- _Problem_
Output the listing word for word, minus pictures.

- _Data provided_
☆ ☆ ☆ ☆

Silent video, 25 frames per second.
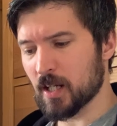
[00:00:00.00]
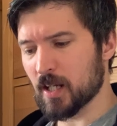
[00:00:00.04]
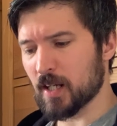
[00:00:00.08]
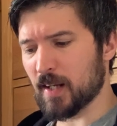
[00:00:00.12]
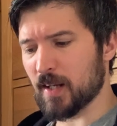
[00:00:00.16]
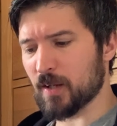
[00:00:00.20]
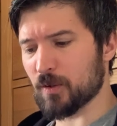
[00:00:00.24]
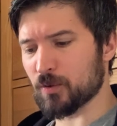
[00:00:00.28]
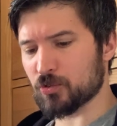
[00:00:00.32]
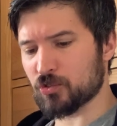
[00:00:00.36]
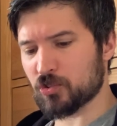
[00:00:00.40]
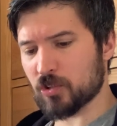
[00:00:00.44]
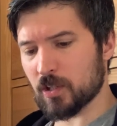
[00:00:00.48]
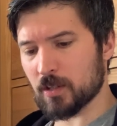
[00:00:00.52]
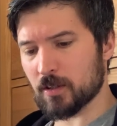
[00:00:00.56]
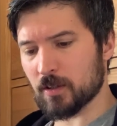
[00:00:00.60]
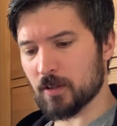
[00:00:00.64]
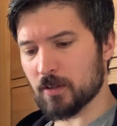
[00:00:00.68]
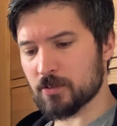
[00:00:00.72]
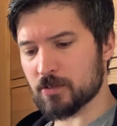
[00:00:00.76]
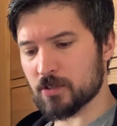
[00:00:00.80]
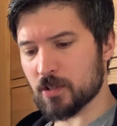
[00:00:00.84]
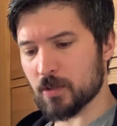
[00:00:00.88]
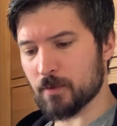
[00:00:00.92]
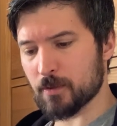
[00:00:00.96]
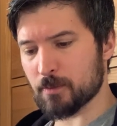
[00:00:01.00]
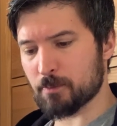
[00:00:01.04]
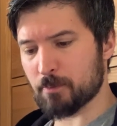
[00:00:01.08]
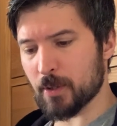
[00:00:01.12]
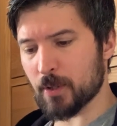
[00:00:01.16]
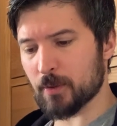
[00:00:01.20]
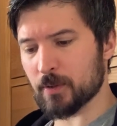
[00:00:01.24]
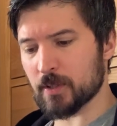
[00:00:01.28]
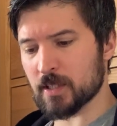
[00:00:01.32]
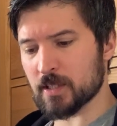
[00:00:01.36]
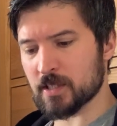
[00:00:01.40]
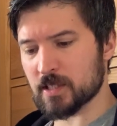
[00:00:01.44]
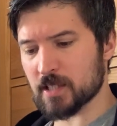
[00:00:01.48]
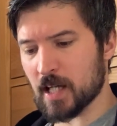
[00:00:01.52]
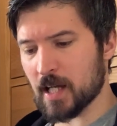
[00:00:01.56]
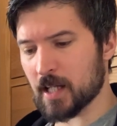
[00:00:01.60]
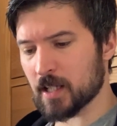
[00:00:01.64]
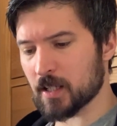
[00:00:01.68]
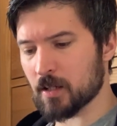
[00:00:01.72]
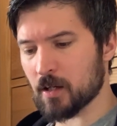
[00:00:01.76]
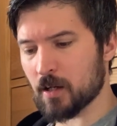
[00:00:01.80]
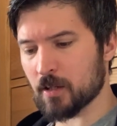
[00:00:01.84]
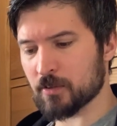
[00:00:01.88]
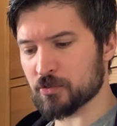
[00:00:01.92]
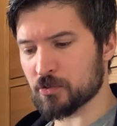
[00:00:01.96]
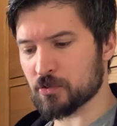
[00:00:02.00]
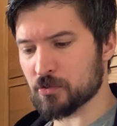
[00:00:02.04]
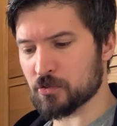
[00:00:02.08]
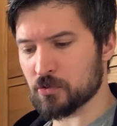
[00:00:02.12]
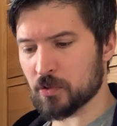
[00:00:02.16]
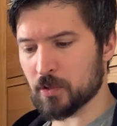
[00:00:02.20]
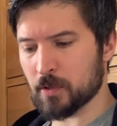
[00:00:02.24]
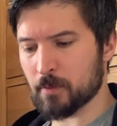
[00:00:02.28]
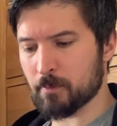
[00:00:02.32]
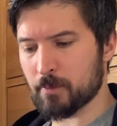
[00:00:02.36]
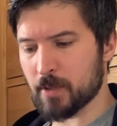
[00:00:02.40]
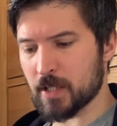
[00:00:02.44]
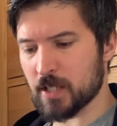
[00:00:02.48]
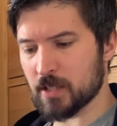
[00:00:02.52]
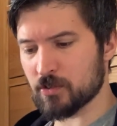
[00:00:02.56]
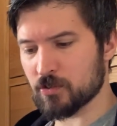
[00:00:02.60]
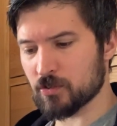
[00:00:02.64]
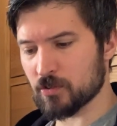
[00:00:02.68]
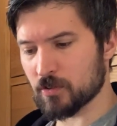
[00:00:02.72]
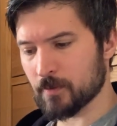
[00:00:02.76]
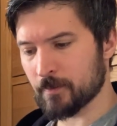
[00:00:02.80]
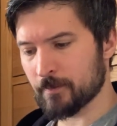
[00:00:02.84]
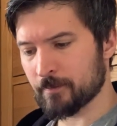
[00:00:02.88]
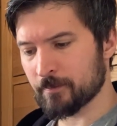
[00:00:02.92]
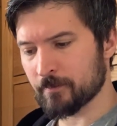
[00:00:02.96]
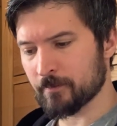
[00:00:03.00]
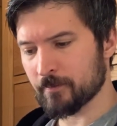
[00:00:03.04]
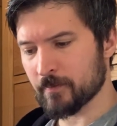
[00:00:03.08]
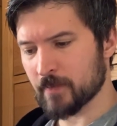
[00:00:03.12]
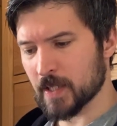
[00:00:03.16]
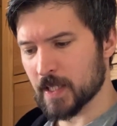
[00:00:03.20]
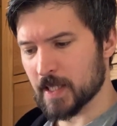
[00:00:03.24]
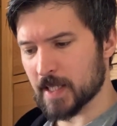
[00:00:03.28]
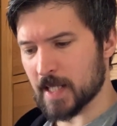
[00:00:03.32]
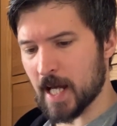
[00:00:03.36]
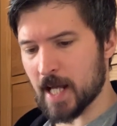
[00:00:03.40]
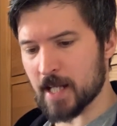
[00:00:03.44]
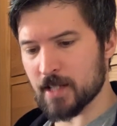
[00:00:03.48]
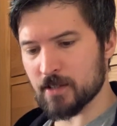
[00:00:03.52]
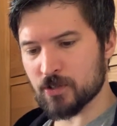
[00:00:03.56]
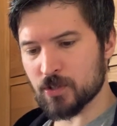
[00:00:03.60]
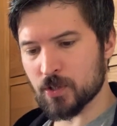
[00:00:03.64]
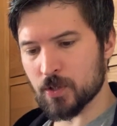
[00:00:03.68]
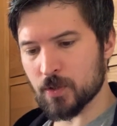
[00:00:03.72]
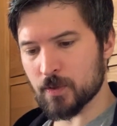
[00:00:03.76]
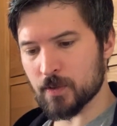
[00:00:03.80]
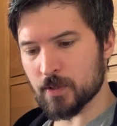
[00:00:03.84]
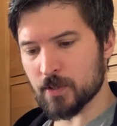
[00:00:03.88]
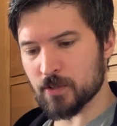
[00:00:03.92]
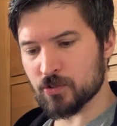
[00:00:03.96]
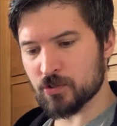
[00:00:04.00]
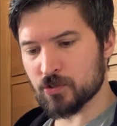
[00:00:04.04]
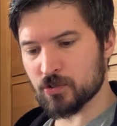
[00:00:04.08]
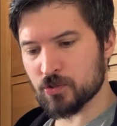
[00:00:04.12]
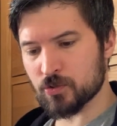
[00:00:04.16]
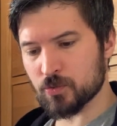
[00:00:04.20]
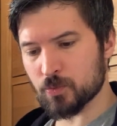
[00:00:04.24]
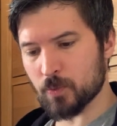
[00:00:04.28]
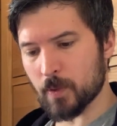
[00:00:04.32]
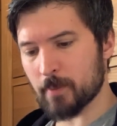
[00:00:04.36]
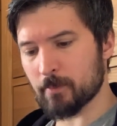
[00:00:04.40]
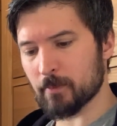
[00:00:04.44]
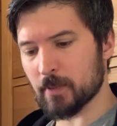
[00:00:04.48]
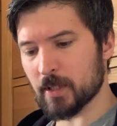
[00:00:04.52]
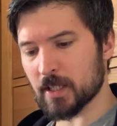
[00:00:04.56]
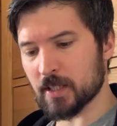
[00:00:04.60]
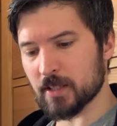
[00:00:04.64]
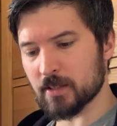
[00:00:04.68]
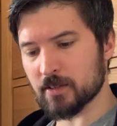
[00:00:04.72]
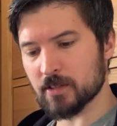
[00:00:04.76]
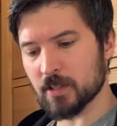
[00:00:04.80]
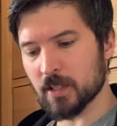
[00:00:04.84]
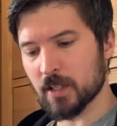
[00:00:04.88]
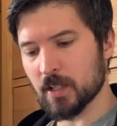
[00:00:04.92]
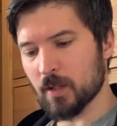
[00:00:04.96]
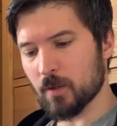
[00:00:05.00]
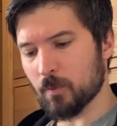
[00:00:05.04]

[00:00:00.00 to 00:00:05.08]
"Little chidlers who is building sandcastles on the beach. That is who the swimlings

☆ ☆ ☆ ☆

- _Task response_
Silent video, 25 frames per second.
[00:00:00.00]
[00:00:00.04]
[00:00:00.08]
[00:00:00.12]
[00:00:00.16]
[00:00:00.20]
[00:00:00.24]
[00:00:00.28]
[00:00:00.32]
[00:00:00.36]
[00:00:00.40]
[00:00:00.44]
[00:00:00.48]
[00:00:00.52]
[00:00:00.56]
[00:00:00.60]
[00:00:00.64]
[00:00:00.68]
[00:00:00.72]
[00:00:00.76]
[00:00:00.80]
[00:00:00.84]
[00:00:00.88]
[00:00:00.92]
[00:00:00.96]
[00:00:01.00]
[00:00:01.04]
[00:00:01.08]
[00:00:01.12]
[00:00:01.16]
[00:00:01.20]
[00:00:01.24]
[00:00:01.28]
[00:00:01.32]
[00:00:01.36]
[00:00:01.40]
[00:00:01.44]
[00:00:01.48]
[00:00:01.52]
[00:00:01.56]
[00:00:01.60]
[00:00:01.64]
[00:00:01.68]
[00:00:01.72]
[00:00:01.76]
[00:00:01.80]
[00:00:01.84]
[00:00:01.88]
[00:00:01.92]
[00:00:01.96]
[00:00:02.00]
[00:00:02.04]
[00:00:02.08]
[00:00:02.12]
[00:00:02.16]
[00:00:02.20]
[00:00:02.24]
[00:00:02.28]
[00:00:02.32]
[00:00:02.36]
[00:00:02.40]
[00:00:02.44]
[00:00:02.48]
[00:00:02.52]
[00:00:02.56]
[00:00:02.60]
[00:00:02.64]
[00:00:02.68]
[00:00:02.72]
[00:00:02.76]
[00:00:02.80]
[00:00:02.84]
[00:00:02.88]
[00:00:02.92]
[00:00:02.96]
[00:00:03.00]
[00:00:03.04]
[00:00:03.08]
[00:00:03.12]
[00:00:03.16]
[00:00:03.20]
[00:00:03.24]
[00:00:03.28]
[00:00:03.32]
[00:00:03.36]
[00:00:03.40]
[00:00:03.44]
[00:00:03.48]
[00:00:03.52]
[00:00:03.56]
[00:00:03.60]
[00:00:03.64]
[00:00:03.68]
[00:00:03.72]
[00:00:03.76]
[00:00:03.80]
[00:00:03.84]
[00:00:03.88]
[00:00:03.92]
[00:00:03.96]
[00:00:04.00]
[00:00:04.04]
[00:00:04.08]
[00:00:04.12]
[00:00:04.16]
[00:00:04.20]
[00:00:04.24]
[00:00:04.28]
[00:00:04.32]
[00:00:04.36]
[00:00:04.40]
[00:00:04.44]
[00:00:04.48]
[00:00:04.52]
[00:00:04.56]
[00:00:04.60]
[00:00:04.64]
[00:00:04.68]
[00:00:04.72]
[00:00:04.76]
[00:00:04.80]
[00:00:04.84]
[00:00:04.88]
[00:00:04.92]
[00:00:04.96]
[00:00:05.00]
[00:00:05.04]

[00:00:00.00 to 00:00:05.08]
"Little chidlers who is building sandcastles on the beach. That is who the swimlings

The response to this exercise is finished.